On Tuesday, leonid Momotok, of Swanee, Georgia, pleaded guilty to conspiracy to commit wire fraud for his role in an international scheme to hack into three business newswire ad steal yet-to-be published press releases containing non-public financial information that was then used to make trades that generated approximately $30 million in illegal profits. The guilty plea was entered before United States Magistrate Judge Ramon E. Reyes, Jr. at the federal courthouse in Brooklyn, New York. When sentenced, Momotok faces up to 20 years in prison, as well as restitution, criminal forfeiture, and a fine.
The guilty plea was announced by RObert L. Capers, United States Attorney for the Eastern District of New York, and Diego Rodriguez, Assistant Director-in-Charge, Federal Bureau of Investigation, New York Field Office.
“Using non-public press releases stolen by overseas hackers, Momotok and his group of traders engaged in a brazen scheme that was unprecedented in its scope, impact and sophistication,” stated United States Attorney Capers. “Today’s guilty plea demonstrates our steadfast commitment and preparedness to combating the ever-evolving threat of cybercrime and to protecting the integrity of our financial markets.” Mr Capers thanked the Securities and Exchange Commission (SEC) and the Department of Justice’s Office of International Affairs (OIA) for their cooperation and assistance in the investigation.
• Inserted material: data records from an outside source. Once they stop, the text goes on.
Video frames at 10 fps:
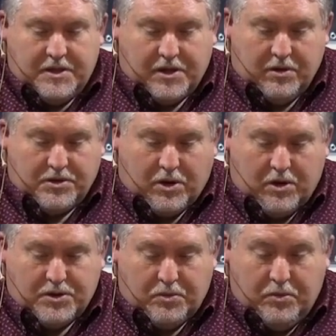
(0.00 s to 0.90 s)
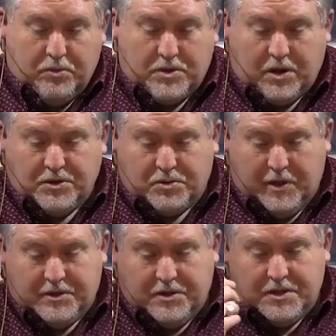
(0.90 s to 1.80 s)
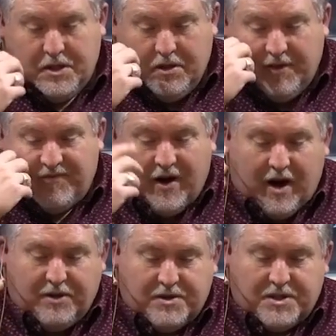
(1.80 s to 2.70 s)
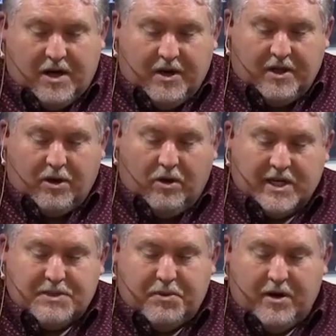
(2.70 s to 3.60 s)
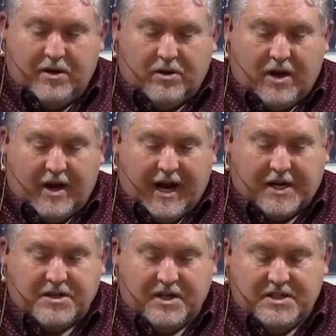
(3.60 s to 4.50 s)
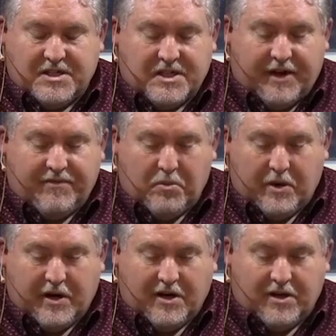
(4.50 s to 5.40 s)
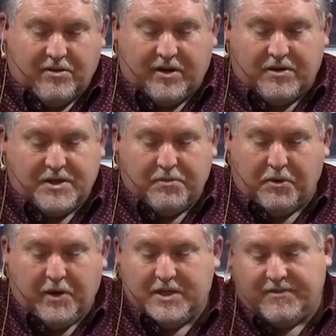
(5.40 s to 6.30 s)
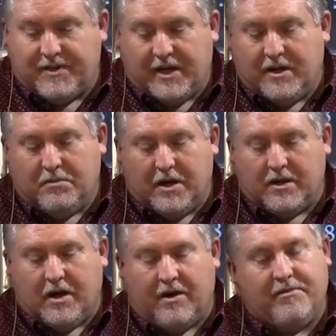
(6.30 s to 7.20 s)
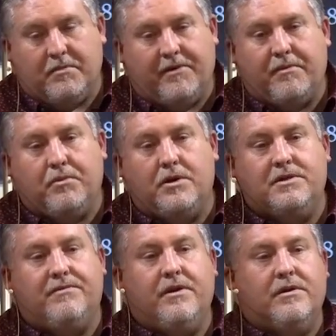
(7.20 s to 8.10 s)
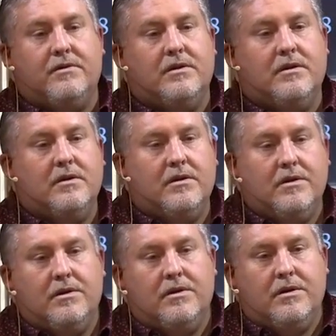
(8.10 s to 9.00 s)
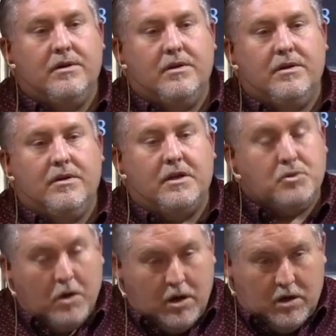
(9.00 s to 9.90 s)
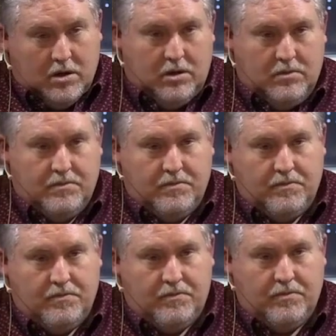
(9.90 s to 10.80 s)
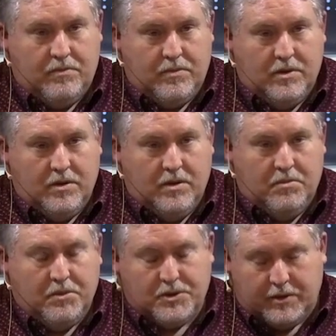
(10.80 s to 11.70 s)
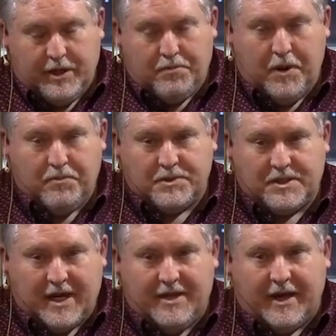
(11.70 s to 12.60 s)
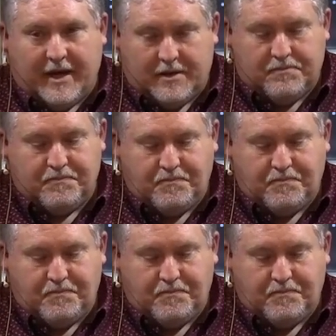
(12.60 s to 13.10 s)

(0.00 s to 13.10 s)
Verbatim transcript: Cyril Charles, Charles Richardson, the Father, Son, and the Holy Spirit are not actually distinct from one another. They're simply ways of thinking about God from different points of view. That's wrong but you'll hear people say that.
“In one of the most sophisticated insider trading cases we’ve seen to-date, Momotok and other traders used information to trade on from not yet released press releases obtained by hackers from newswire services. The scheme profited the traders approximately $30 million in ill-gotten profits. Today’s guilty plea should send a message to others who seek to cheat the system for a lucrative payday – these schemes only end with prison time and forfeiture of those profits,” stated Assistant Director-in-Charge Rodrigues.
According to court filings and facts presented at the plea hearing, between February 2010 and August 2015, computer hackers based in Ukraine gained unauthorized access into the computer networks of Marketwired L.P., PR Newswire Association LLC (PRN), and Business Wire (collectively, the “Newswire Companies). The hackers used a series of sophisticated cyber-attacks to gain access to the Newswire Companies’ computer networks. Once in the computer networks, the hackers stole press releases about upcoming announcements by public companies concerning earnings, gross margins, revenues, and other confidential and material financial information. At one point, one of the hackers sent an online chat message in Russian to another individual stating, “I’m hacking prnewswire.com.” In another online chat, the hackers states that they had compromised the log-in credentials of 15 Business Wire employees.
To capitalize on this stolen information, the hackers shared the stolen press releases with Momotok and other traders through overseas servers. In a series of emails, the hackers provided the traders with credentials and instructions on how to access and use the overseas servers. To assist the hackers steal the most valuable information, the traders created “shopping lists” or “wish lists” for the hackers listing desired upcoming press releases from Marketwired and PRN for publicly traded companies. Once Momotok and the other traders received the stolen press releases, they used that information to execute trades ahead of the issuance of the press release. In order to execute trades before the press releases were made public, Momotok and the other traders sometimes had to execute trades in extremely short windows of time. Frequently, all of this illegal trading activity occurred on the same day. Momotok and the other traders traded on stolen press releases containing material nonpublic information about publicly traded companies that included, among hundreds of others: Align Technology Inc.; Caterpillar Inc.; Hewlett Packard; Home Depot; Panera Bread Co.; and Verisign Inc.
Momotok and his co-conspirators gained more than $30 million from their illegal trades. In exchange for providing Momotok and the other traders with the stolen press releases, the hackers received a percentage of the illegal proceeds, which were transferred to them through shell companies.